_PROBLEM DESCRIPTION:_ Although the entries contain pictures, only their text goes into the copy, set down exactly.

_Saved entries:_
Start of Block

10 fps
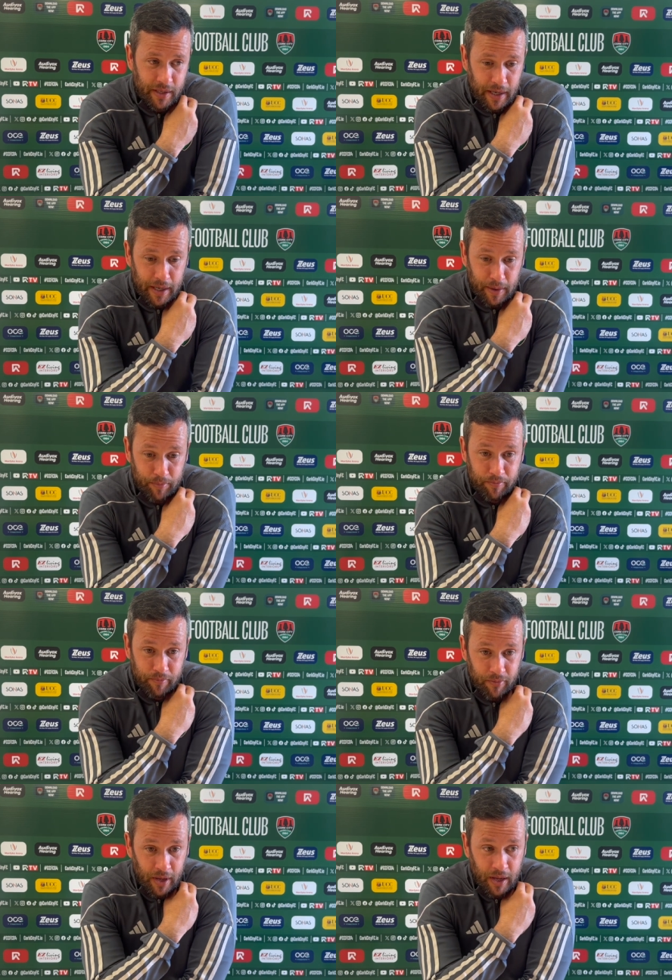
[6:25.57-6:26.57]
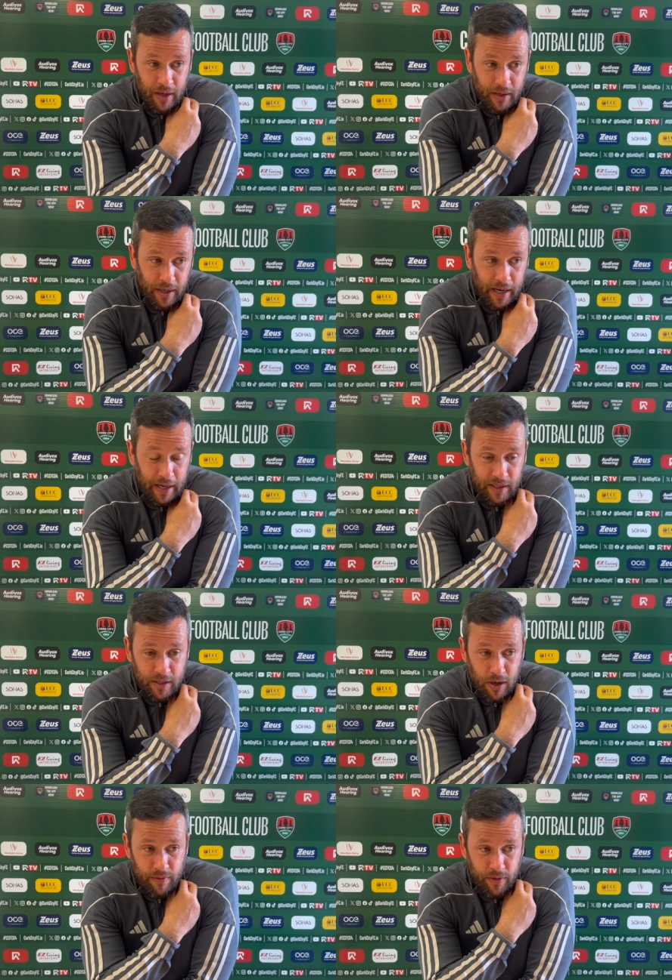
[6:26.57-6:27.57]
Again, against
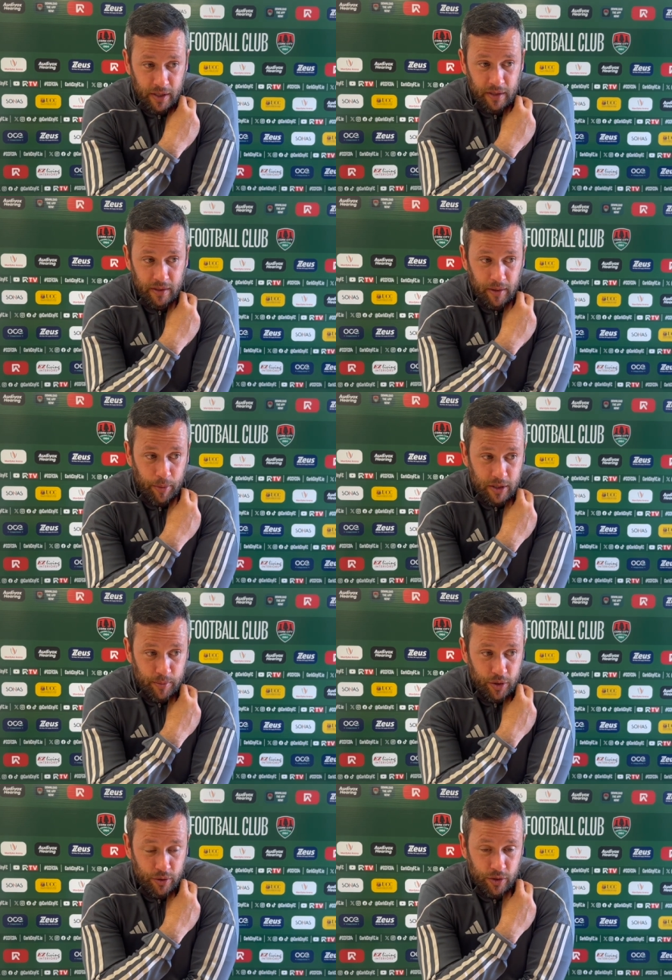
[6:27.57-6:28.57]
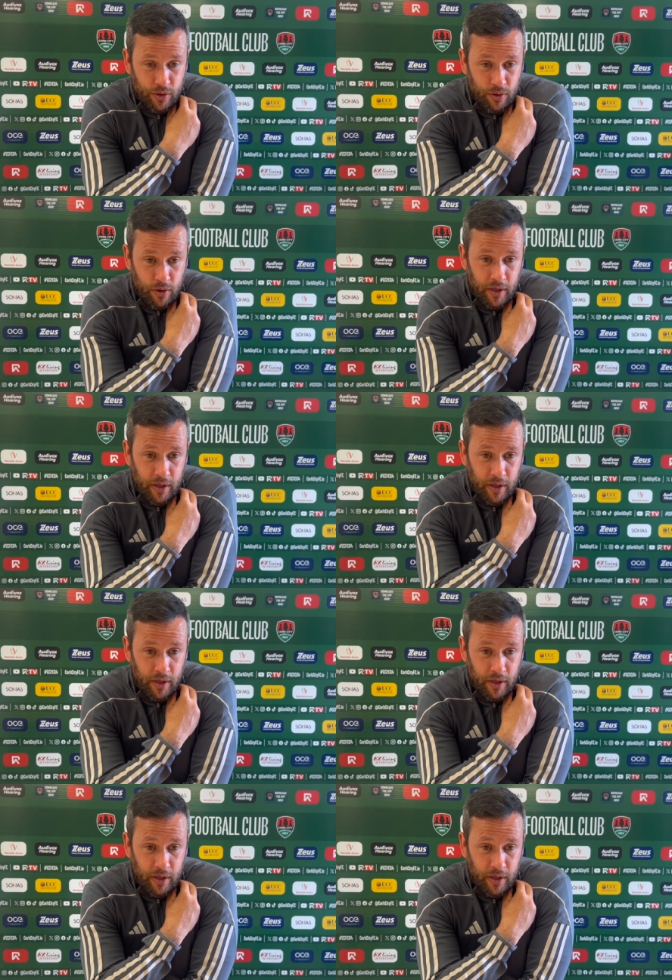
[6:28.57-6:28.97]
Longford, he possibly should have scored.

End of Block

_RESULT BELOW:_
10 fps
[6:25.57-6:26.57]
[6:26.57-6:27.57]
Again, against
[6:27.57-6:28.57]
[6:28.57-6:28.97]
Longford, he possibly should have scored.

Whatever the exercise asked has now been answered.